## [EXERCISE]
In your copy, the records appear word for word and the pictures do not appear at all.

## [INPUT DATA]
»»
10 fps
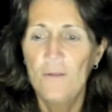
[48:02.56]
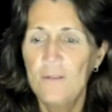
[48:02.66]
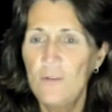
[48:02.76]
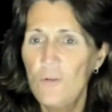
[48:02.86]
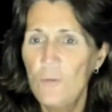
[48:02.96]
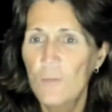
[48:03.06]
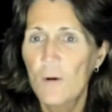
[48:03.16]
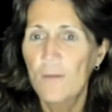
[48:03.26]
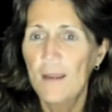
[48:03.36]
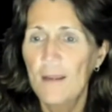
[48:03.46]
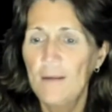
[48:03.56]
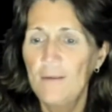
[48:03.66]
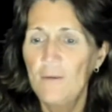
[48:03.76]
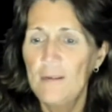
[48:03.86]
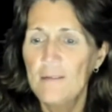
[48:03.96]
since you brought that
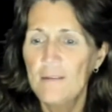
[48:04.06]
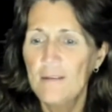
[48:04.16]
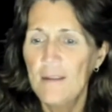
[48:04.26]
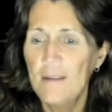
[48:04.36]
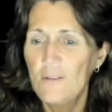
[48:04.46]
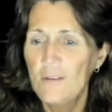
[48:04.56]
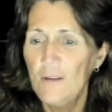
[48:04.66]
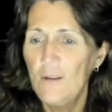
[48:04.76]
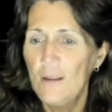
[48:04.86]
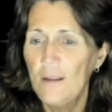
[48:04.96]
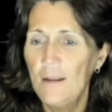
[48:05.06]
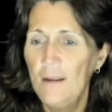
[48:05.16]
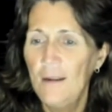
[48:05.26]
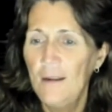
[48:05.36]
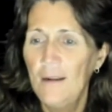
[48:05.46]
to his attention, you can
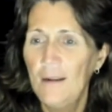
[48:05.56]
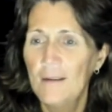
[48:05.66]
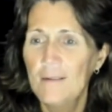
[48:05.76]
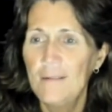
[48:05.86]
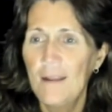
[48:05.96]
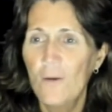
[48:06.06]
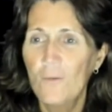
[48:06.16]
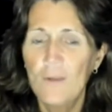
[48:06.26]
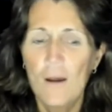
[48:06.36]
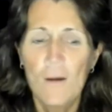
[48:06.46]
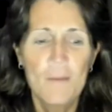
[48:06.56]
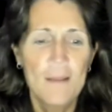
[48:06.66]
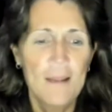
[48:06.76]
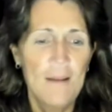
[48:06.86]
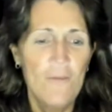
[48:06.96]
stay on top of
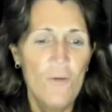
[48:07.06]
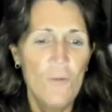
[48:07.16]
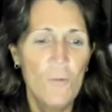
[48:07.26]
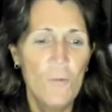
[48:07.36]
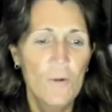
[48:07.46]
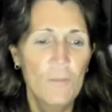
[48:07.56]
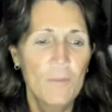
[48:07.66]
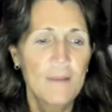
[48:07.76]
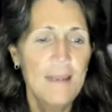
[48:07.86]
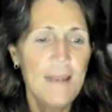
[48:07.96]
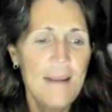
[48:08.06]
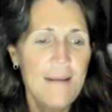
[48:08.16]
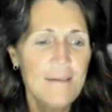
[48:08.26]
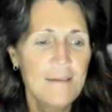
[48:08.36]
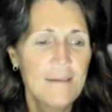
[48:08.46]
that if you will,
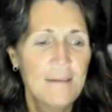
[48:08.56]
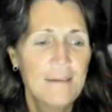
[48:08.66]
please.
««
## [TASK OUTPUT]
10 fps
[48:02.56]
[48:02.66]
[48:02.76]
[48:02.86]
[48:02.96]
[48:03.06]
[48:03.16]
[48:03.26]
[48:03.36]
[48:03.46]
[48:03.56]
[48:03.66]
[48:03.76]
[48:03.86]
[48:03.96]
since you brought that
[48:04.06]
[48:04.16]
[48:04.26]
[48:04.36]
[48:04.46]
[48:04.56]
[48:04.66]
[48:04.76]
[48:04.86]
[48:04.96]
[48:05.06]
[48:05.16]
[48:05.26]
[48:05.36]
[48:05.46]
to his attention, you can
[48:05.56]
[48:05.66]
[48:05.76]
[48:05.86]
[48:05.96]
[48:06.06]
[48:06.16]
[48:06.26]
[48:06.36]
[48:06.46]
[48:06.56]
[48:06.66]
[48:06.76]
[48:06.86]
[48:06.96]
stay on top of
[48:07.06]
[48:07.16]
[48:07.26]
[48:07.36]
[48:07.46]
[48:07.56]
[48:07.66]
[48:07.76]
[48:07.86]
[48:07.96]
[48:08.06]
[48:08.16]
[48:08.26]
[48:08.36]
[48:08.46]
that if you will,
[48:08.56]
[48:08.66]
please.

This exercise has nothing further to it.